Checking the type of an index

In PostgreSQL, checking the type of an index is possible with \d table_name command in psql CLI, for example:

Indexes:
    "code_receipts_pkey" PRIMARY KEY, btree (id)

The btree in the output above means that the index is implemented as a B-tree, code_receipts_pkey is the name of the index, and id is the name of the column.

Advanced optimization

Following the rules given in "Where do we need indexes?" and "Performing calculations in WHERE columns" sections should be enough for a small to mid-sized application. But when the application grows, and performance problems arise, it becomes necessary to perform more advanced optimizations. Articles about these methods will come up in the future.

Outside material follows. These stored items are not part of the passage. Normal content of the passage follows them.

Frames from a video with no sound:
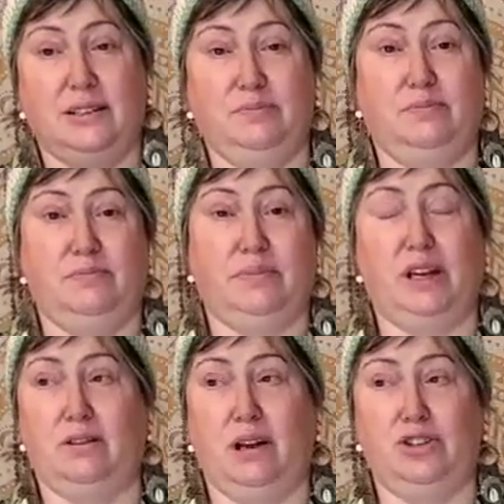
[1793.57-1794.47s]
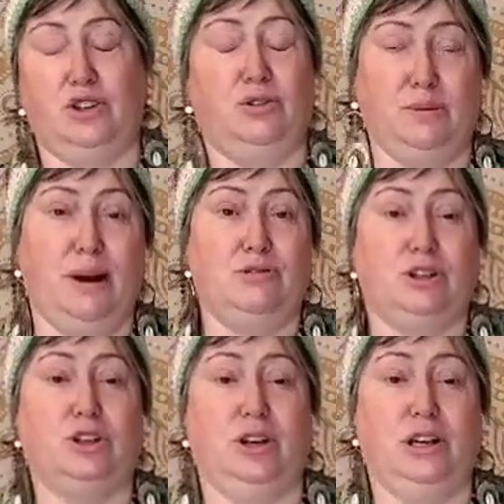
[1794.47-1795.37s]
a, a short amount of
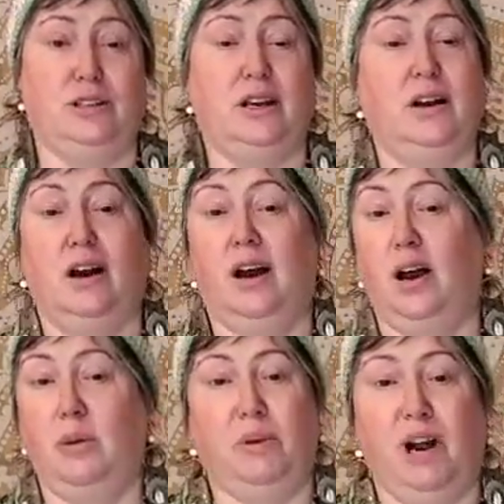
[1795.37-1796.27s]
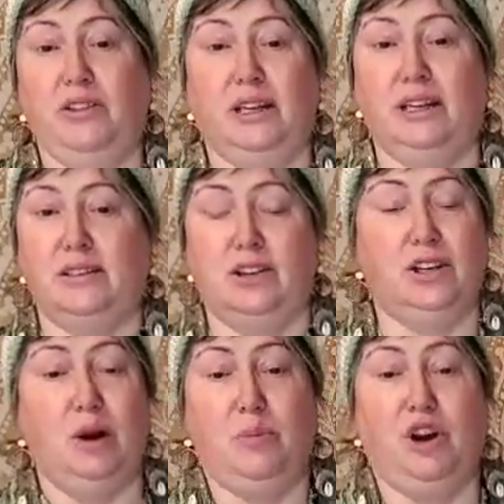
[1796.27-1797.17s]
colors but i think it turned out
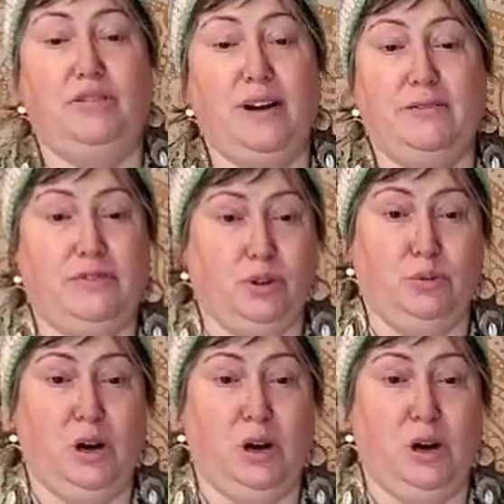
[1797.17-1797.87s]
perfect for what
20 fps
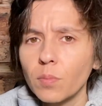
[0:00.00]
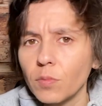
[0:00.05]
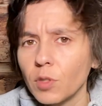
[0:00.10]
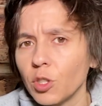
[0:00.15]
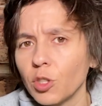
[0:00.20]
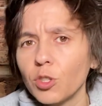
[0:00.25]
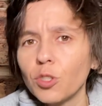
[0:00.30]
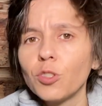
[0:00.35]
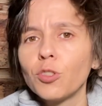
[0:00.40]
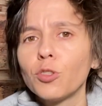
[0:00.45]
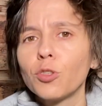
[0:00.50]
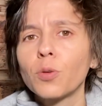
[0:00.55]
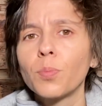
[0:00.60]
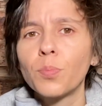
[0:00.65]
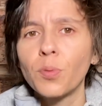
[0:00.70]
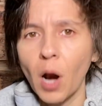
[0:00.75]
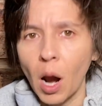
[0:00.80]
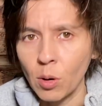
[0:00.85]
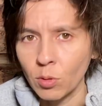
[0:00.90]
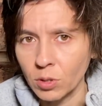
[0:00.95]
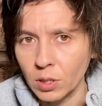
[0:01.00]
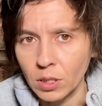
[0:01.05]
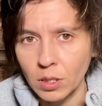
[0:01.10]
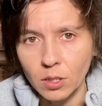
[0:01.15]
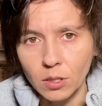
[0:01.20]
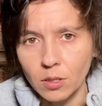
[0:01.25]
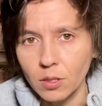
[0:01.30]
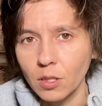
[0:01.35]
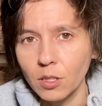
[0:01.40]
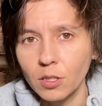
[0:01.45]
you're browsing,
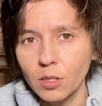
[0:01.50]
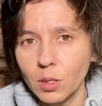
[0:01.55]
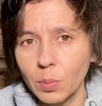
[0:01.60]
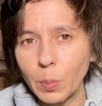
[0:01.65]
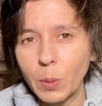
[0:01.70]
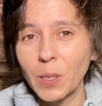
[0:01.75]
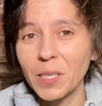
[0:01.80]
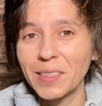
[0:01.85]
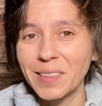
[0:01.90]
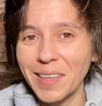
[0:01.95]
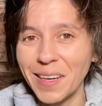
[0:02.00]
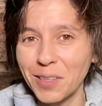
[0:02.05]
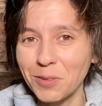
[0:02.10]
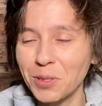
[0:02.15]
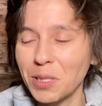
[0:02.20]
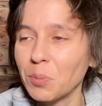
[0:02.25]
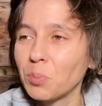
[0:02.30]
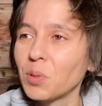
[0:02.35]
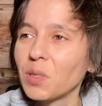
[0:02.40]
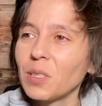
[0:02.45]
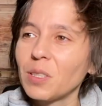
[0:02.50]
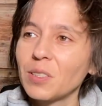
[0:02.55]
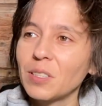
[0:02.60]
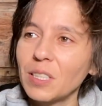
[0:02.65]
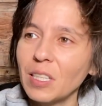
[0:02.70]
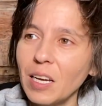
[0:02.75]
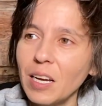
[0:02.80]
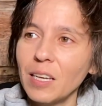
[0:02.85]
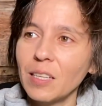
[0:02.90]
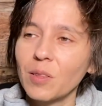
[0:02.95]
let's just put it that way, but you're
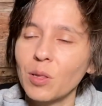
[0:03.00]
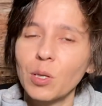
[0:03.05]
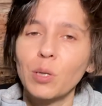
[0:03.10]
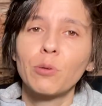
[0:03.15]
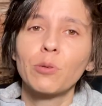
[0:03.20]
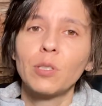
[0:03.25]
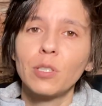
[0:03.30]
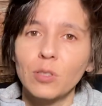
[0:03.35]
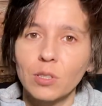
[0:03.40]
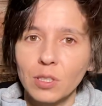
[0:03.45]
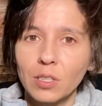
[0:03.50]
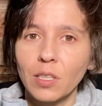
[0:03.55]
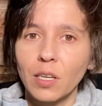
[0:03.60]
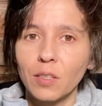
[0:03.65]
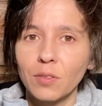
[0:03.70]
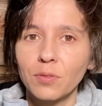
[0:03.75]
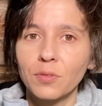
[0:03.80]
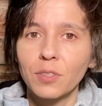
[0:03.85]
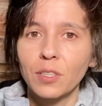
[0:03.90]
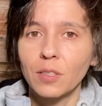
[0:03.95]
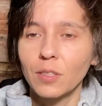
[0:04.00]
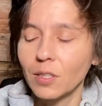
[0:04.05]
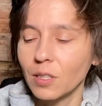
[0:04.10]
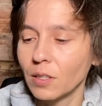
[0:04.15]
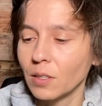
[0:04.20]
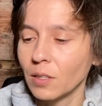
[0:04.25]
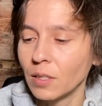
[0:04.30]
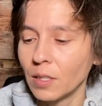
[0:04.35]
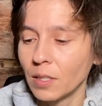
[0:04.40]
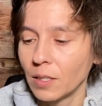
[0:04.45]
not throwing yourself in
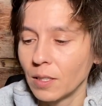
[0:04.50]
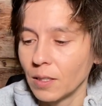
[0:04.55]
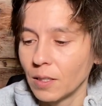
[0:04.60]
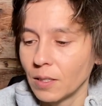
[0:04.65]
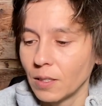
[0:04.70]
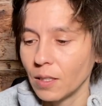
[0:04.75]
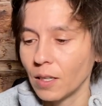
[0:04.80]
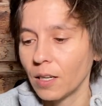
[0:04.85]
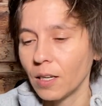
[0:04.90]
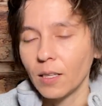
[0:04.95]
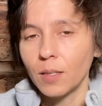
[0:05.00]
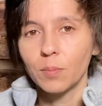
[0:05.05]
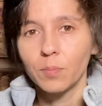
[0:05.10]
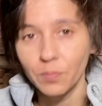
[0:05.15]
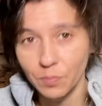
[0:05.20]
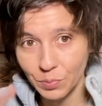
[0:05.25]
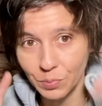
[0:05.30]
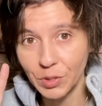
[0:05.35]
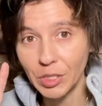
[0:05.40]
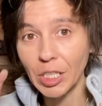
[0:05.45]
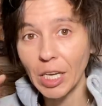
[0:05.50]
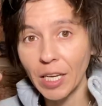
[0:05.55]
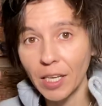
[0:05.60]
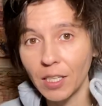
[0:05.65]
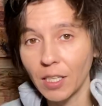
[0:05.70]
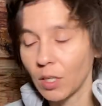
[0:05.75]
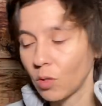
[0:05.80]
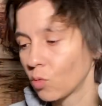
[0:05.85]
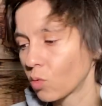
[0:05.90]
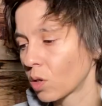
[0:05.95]
the
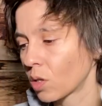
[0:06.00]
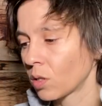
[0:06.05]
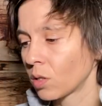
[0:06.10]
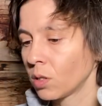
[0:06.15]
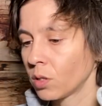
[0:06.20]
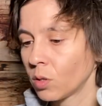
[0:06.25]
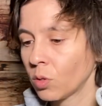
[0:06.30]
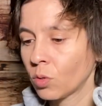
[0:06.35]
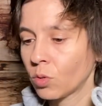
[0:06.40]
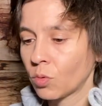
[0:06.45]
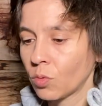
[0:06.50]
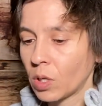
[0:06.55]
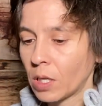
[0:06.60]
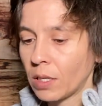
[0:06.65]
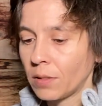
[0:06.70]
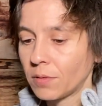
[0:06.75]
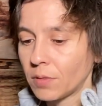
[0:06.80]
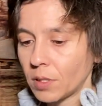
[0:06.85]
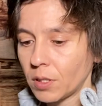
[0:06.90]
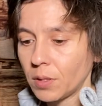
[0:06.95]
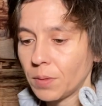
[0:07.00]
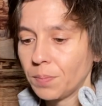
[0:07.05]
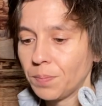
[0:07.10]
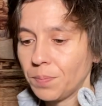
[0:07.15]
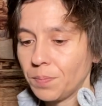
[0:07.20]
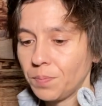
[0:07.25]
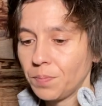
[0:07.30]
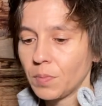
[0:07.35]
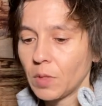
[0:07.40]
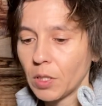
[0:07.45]
dating world or whatever.
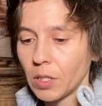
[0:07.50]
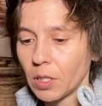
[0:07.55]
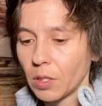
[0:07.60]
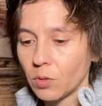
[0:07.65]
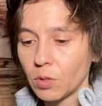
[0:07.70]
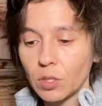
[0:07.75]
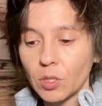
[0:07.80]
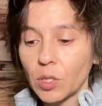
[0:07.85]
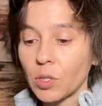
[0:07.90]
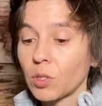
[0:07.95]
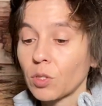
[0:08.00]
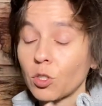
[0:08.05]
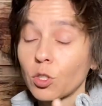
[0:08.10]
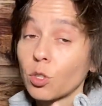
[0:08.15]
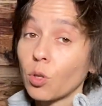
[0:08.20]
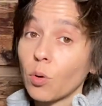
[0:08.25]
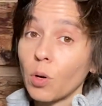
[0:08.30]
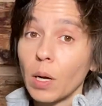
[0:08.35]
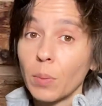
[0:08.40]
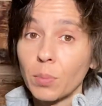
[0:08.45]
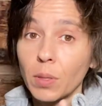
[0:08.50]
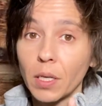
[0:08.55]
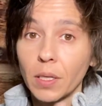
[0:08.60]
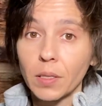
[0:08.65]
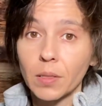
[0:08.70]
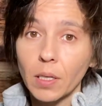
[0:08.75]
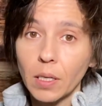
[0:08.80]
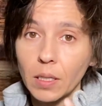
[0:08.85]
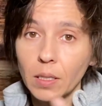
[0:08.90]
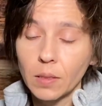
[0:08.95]
You know, it doesn't show up like
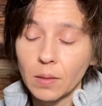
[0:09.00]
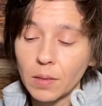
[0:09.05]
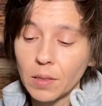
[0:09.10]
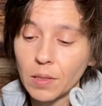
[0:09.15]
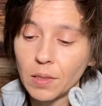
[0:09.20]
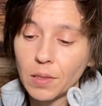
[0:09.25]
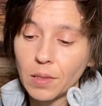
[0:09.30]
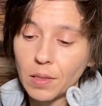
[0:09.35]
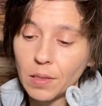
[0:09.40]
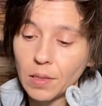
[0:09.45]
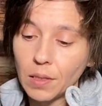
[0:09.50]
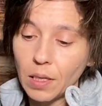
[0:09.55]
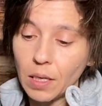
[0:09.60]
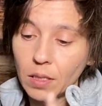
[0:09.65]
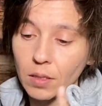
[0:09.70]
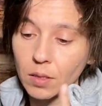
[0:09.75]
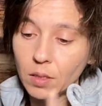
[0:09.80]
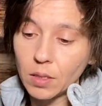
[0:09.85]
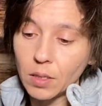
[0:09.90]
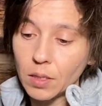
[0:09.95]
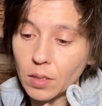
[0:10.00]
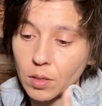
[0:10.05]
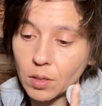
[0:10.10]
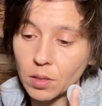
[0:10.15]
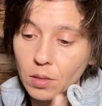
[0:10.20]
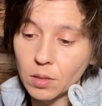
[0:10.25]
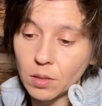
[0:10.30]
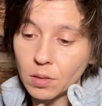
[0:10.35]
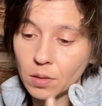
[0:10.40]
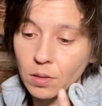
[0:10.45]
that, at
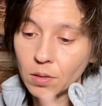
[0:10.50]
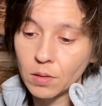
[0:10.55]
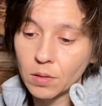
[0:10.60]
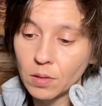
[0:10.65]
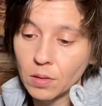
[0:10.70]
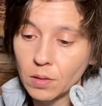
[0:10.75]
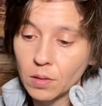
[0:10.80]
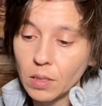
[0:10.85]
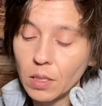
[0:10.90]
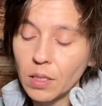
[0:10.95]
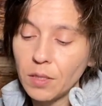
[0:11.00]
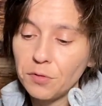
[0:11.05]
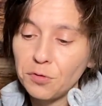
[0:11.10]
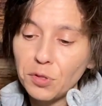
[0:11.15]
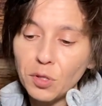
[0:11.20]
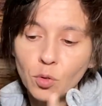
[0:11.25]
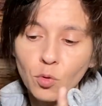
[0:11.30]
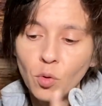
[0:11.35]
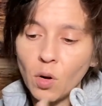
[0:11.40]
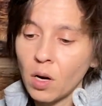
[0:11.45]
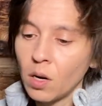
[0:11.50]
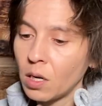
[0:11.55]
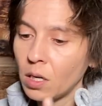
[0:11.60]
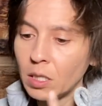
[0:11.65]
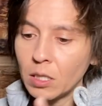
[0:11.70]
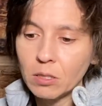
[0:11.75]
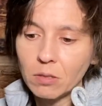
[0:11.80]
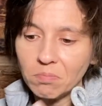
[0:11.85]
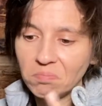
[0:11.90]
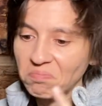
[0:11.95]
least. If you
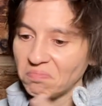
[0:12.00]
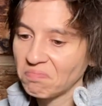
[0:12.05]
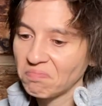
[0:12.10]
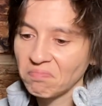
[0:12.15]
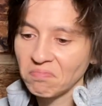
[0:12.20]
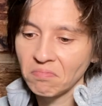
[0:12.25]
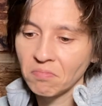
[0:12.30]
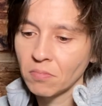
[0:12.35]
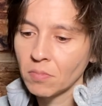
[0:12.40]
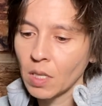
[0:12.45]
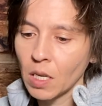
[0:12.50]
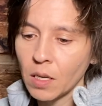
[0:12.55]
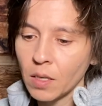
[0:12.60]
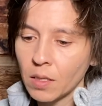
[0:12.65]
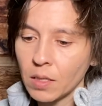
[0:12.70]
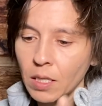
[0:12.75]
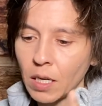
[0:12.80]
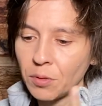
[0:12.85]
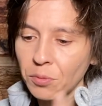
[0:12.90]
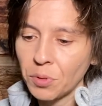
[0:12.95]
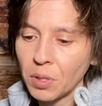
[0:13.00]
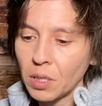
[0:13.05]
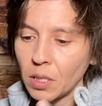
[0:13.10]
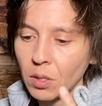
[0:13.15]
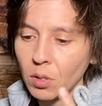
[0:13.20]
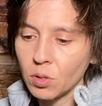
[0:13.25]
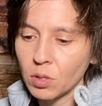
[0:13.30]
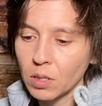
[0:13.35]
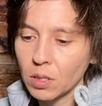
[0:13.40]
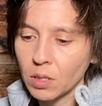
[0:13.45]
are, not really
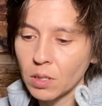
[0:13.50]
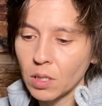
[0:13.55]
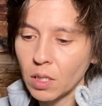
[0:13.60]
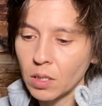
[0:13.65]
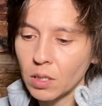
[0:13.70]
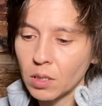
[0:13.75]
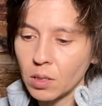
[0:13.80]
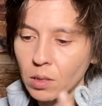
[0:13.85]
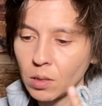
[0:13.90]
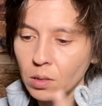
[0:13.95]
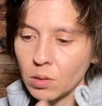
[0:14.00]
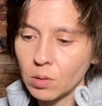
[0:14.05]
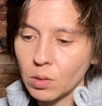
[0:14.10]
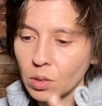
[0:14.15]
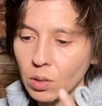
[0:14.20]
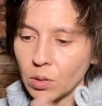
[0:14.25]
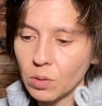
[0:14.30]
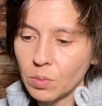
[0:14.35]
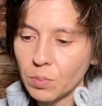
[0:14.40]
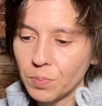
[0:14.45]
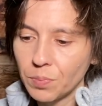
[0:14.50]
your desire to do so.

Database engines provide tools that can be used to identify bottlenecks in a given query, so experimenting with indexes and queries manually doesn't need to be necessary.

Using EXPLAIN to check if the index is needed

In PostgreSQL, the EXPLAIN command can be used to check what internal operations are going to be used in a given query, and estimate the runtime of that query. The documentation of this command is available here. In SQLite, the EXPLAIN QUERY PLAN command is available for this purpose, and the documentation is available here.

A related PostgreSQL command EXPLAIN ANALYZE actually performs the query, and then shows the output of the EXPLAIN command not based on estimations, but on the measured runtime of the query.

EXPLAIN command can be used to check if an index could help for the given query to be more efficient, but interpreting the output of the EXPLAIN command is an advanced topic, and will be described in a separate article.